Acolytes are the guys who follow Priests and Lords on their cult duties, always dress in cult gear and colours, aspire to own Rune-metal armour and weapons, agonise about their religious obligations, learn Orlanthi "Poetry," and voluntarily assume additional geases. Some cults will have loads of them (those grimly determined warrior cults in particular); others will do without, or assign them different roles (farmer-cults might have village acolytes rather than priests or priestesses to tend the shrine). But it's a pro-tem position: to remain an acolyte, you have to spend your time working solely for the cult. You can't take a break while retaining the magical (and social) benefits, though you'll get them back when you pick up your tasks again. And *nobody* who wants to keep their family and friends can give up 100% of their time to God...

So: Initiates with annual use of Rune magic (renewed at High Holy Days only). Acolytes as an in-between step, seasonal Rune magic (renewed at Holy Days), but only if they're working full-time for the cult that season.  Rune Lords with seasonal Rune Magic, otherwise unchanged. Rune Priests possibly with tougher entrance requirements: for one, they might have to have 5 points of Rune magic that's "useful to the cult" rather than "useful in the game"; say, one point each of Worship, Sanctify, Spellteaching, Divination, and Initiation (a basic portfolio for most working priests)? Then they too would have seasonal use of Rune Magic, perhaps with the option of taking days off to pray for faster return (as at present in RQ3).

Hey, and let's abolish the mechanical "Test of Holiness" (POWx3% roll) while we're about it!

Comments welcome, as always.
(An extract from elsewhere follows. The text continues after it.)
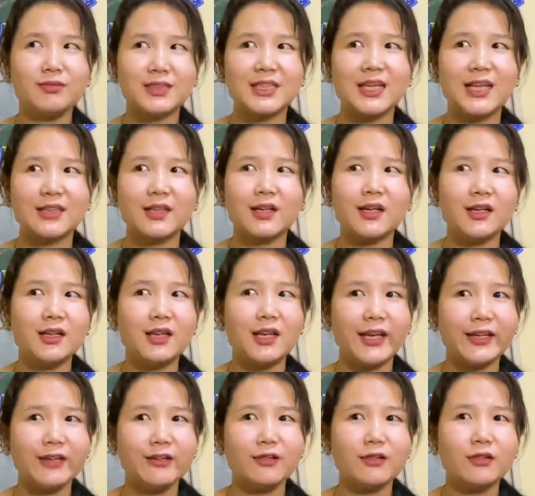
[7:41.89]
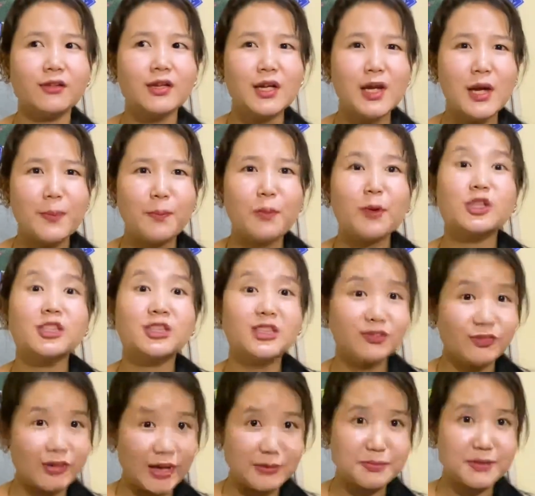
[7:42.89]
ज्यादा लाइक यू नो
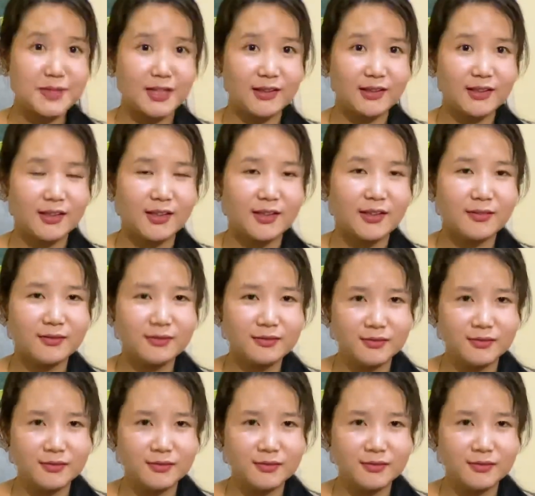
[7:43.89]
पॉजिटिव वाइब्स आती है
If you think I'm lurching onto RQ4 ground, that's because I got damn' all feedback from those guys when I sent a huge packet of stuff out there last September (because I wasn't on the Net? Well, others here in the UK had the same dispiriting experience...), and would like to see what other RQers think of my suggestions at first hand.

Mind you, a debating board for RQ4 *only* looks like a neat idea, and gets my backing. Which is *probably* enough to put them off doing it at all...


Role-Playing, not Rule-Playing or Roll-Playing!